Wieder Elferstreit bei Rapid

Wieder Elferstreit bei Rapid Foto: © GEPA
 

Das kommt einem doch bekannt vor...

Elferstreit bei Rapid? Erst vergangene Saison waren sich Ercan Kara und Taxiarchis Fountas uneinig, wer den Strafstoß schießen sollte. Der Grieche stahl seinem Sturmkollegen den Ball. Eine Auseinandersetzung auf dem Platz war die Folge, Fountas traf, aber die Wogen wurden erst danach intern geglättet.

Beim 6:0-Kantersieg der Hütteldorfer gegen Wr. Viktoria gab es eine Neuauflage. Beim Stand von 5:0 in der 88. Minute bricht Marco Grüll auf der linken Seite durch und wird im Strafraum gelegt.

Der vermeintliche Einserschütze Kara, der auch das 1:0 aus einem Elfer scorte, war bereits ausgewechselt. Also wollte Knasmüllner, mittlerweile langgedienter Rapidler, seinen Hattrick perfekt machen - es wäre ein würdiger Schlusspunkt unter eine starke Leistung gewesen.

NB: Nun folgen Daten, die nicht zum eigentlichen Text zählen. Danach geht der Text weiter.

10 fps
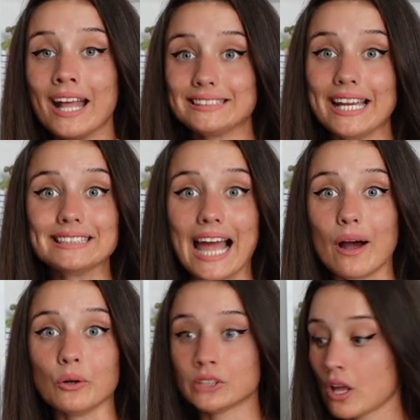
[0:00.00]

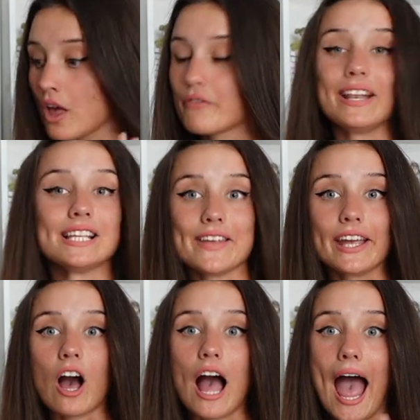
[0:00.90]
details for this
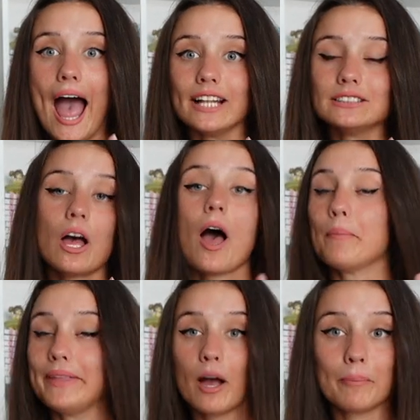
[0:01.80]
sticker and
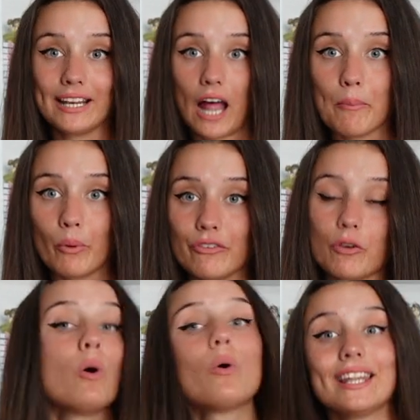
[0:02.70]
um, the company that I bought it
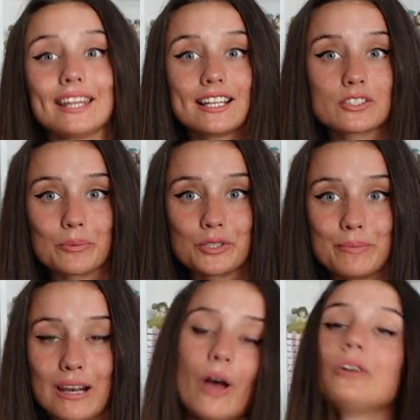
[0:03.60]
from all in the description
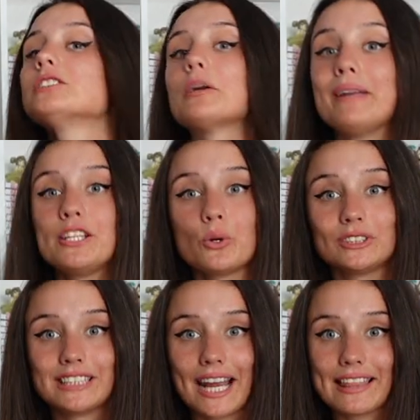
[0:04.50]
below so be sure
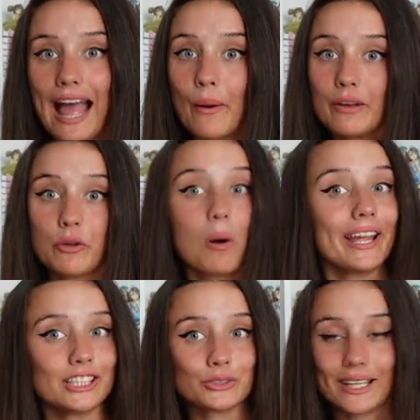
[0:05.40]
to check that out if you are
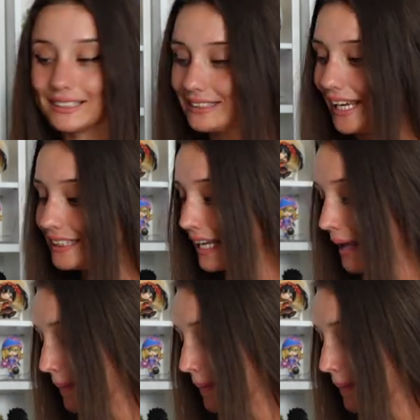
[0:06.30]
interested.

Doch Srdjan Grahovac und Neuzugang Grüll mischten mit - ehe Letzterer sich zum Ärger von Knasmüllner einfach den Ball schnappte und am Elferpunkt auflegte. Der Ex-Rieder verwandelte eiskalt, während Knasmüller zähneknirschend dann doch beim Treffer mitjubelte.

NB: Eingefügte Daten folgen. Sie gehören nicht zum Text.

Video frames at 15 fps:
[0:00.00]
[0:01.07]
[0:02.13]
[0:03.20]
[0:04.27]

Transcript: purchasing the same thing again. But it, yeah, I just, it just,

Wenige Augenblicke später beim Schlusspfiff nahm Co-Trainer Manfred Nastl Knasmüllner zur Seite, flüsterte ihm versöhnliche Worte ins Ohr. Die scheinbar Wirkung zeigten. Grüll und der Mittelfeldmotor sprachen sich noch auf dem Platz aus, jubelten danach Seite an Seite vor der gut gefüllten Fan-Tribüne. Intern könnte es aber auch diesmal zu einem Nachspiel kommen. Gut fürs Selbstvertrauen war der verwandelte Strafstoß im ersten Spiel für den neuen Klub aber mit Sicherheit für Grüll.

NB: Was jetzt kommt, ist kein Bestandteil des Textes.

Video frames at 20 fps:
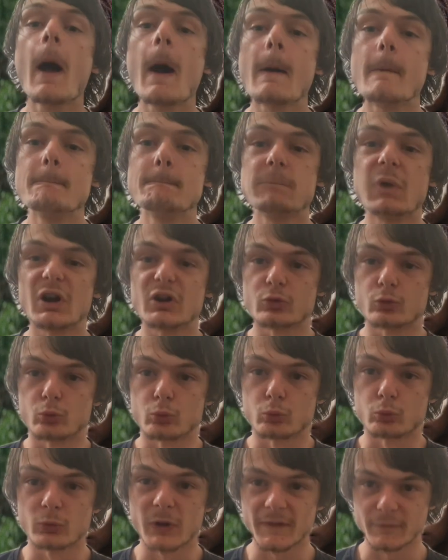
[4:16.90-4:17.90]
but
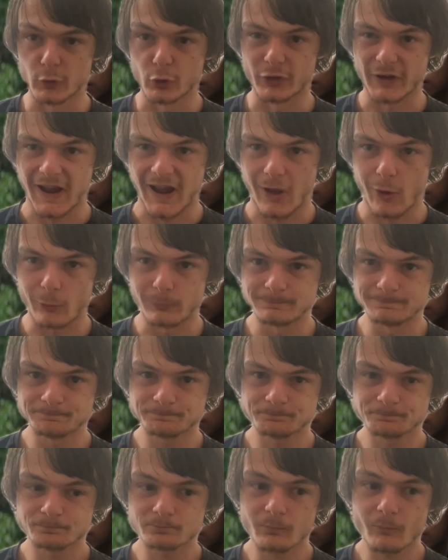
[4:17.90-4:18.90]
Riverdale.
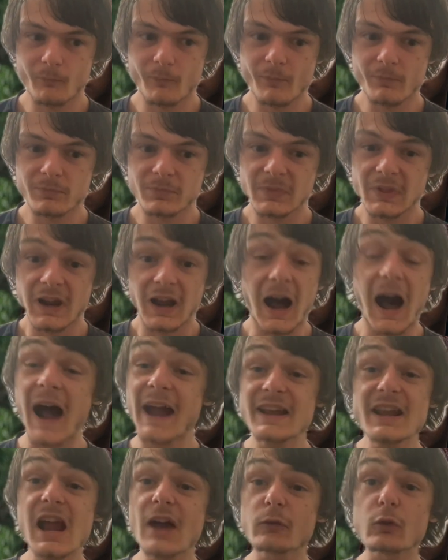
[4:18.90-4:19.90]

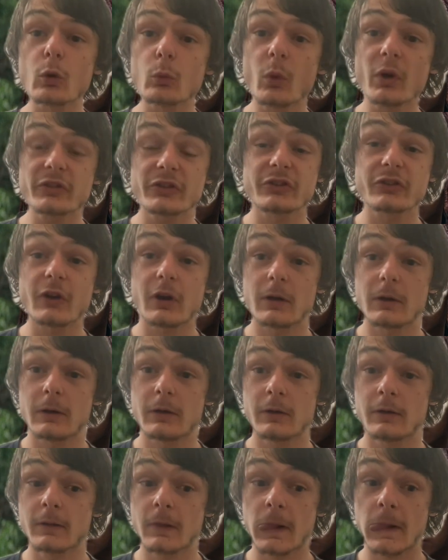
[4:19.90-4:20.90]
I never once
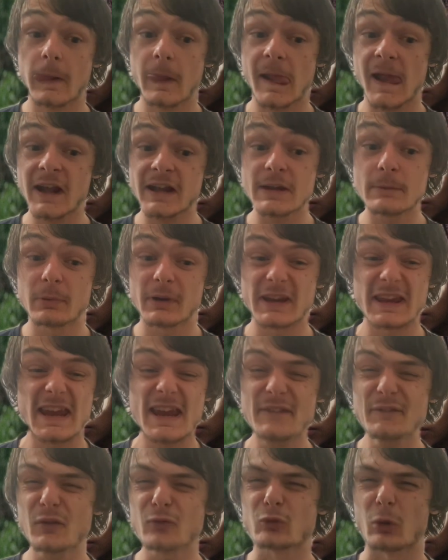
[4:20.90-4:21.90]
saw anybody,
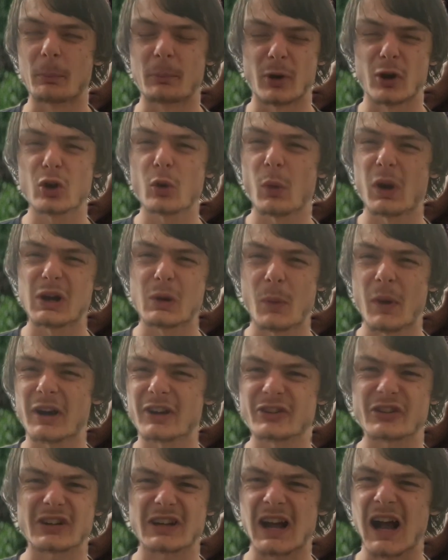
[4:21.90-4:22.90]
even Roberto
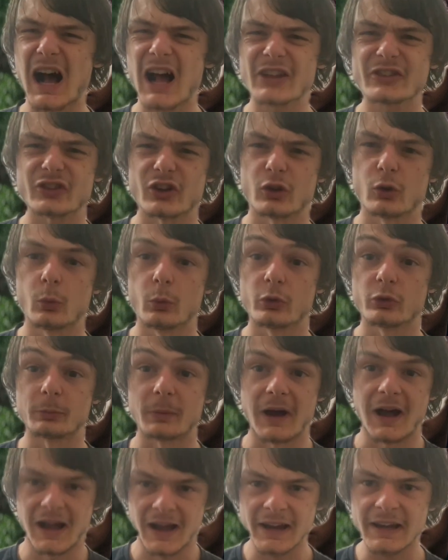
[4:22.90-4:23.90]
Aguirre Sacasa, who was
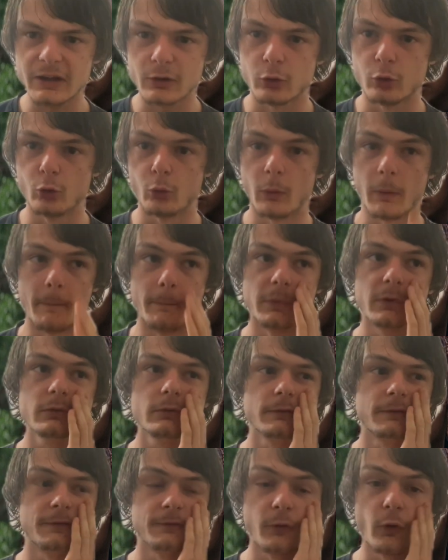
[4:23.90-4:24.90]
behind, who
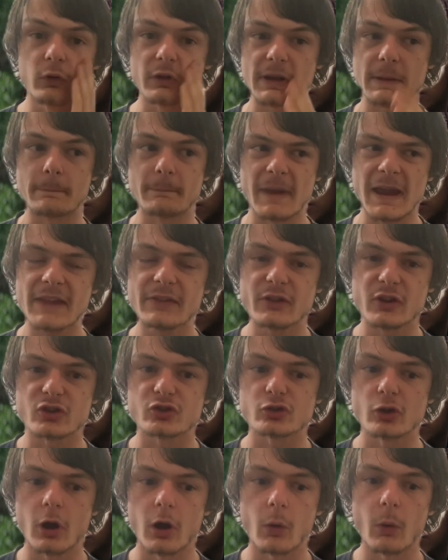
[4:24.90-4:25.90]
fully made the
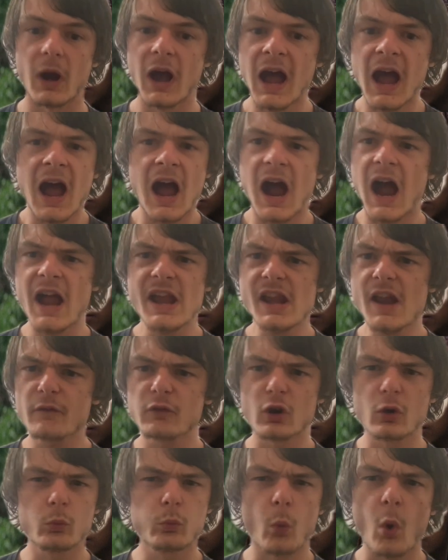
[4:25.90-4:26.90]
show, I
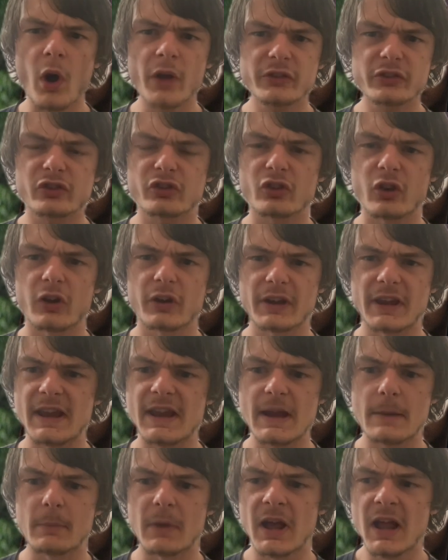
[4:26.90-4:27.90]
never once saw
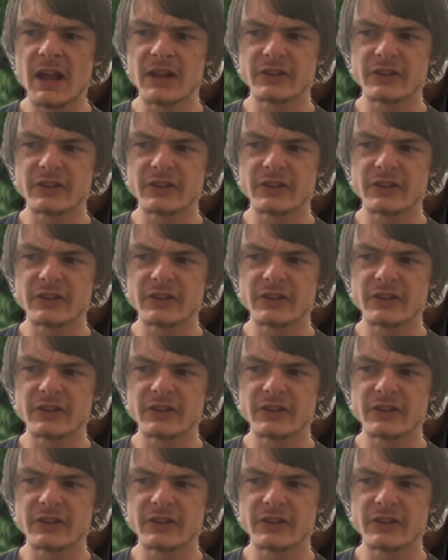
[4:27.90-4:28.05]
him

Kühbauer: "Das war sehr easy cheesy!"

Aufregung auf dem Platz. Doch wie bewertet Trainer Didi Kühbauer die Situation. LAOLA1 fragte nach, da dem Chefbetreuer die ähnliche Situation vor nicht allzu langer Zeit gar nicht in den Kram passte.

"Ich glaube, das ist halb so schlimm. Natürlich hätte Knasi gerne das dritte Tor machen wollen, aber andererseits ist Grüll neu dabei. Das hat man dann schon deutlich gesehen, dass er sich sofort gefreut hat. Also ist das ein Ding, das nur du gesehen hast (lacht). Wirklich - das war sehr easy cheesy!", scherzte der Rapid-Coach nach dem Schlusspfiff.

Eine Elfer-Hierarchie gibt es scheinbar weiterhin nicht bei den Wienern. Möglicherweise sorgt der neuerliche Vorfall für eine Änderung der Strategie.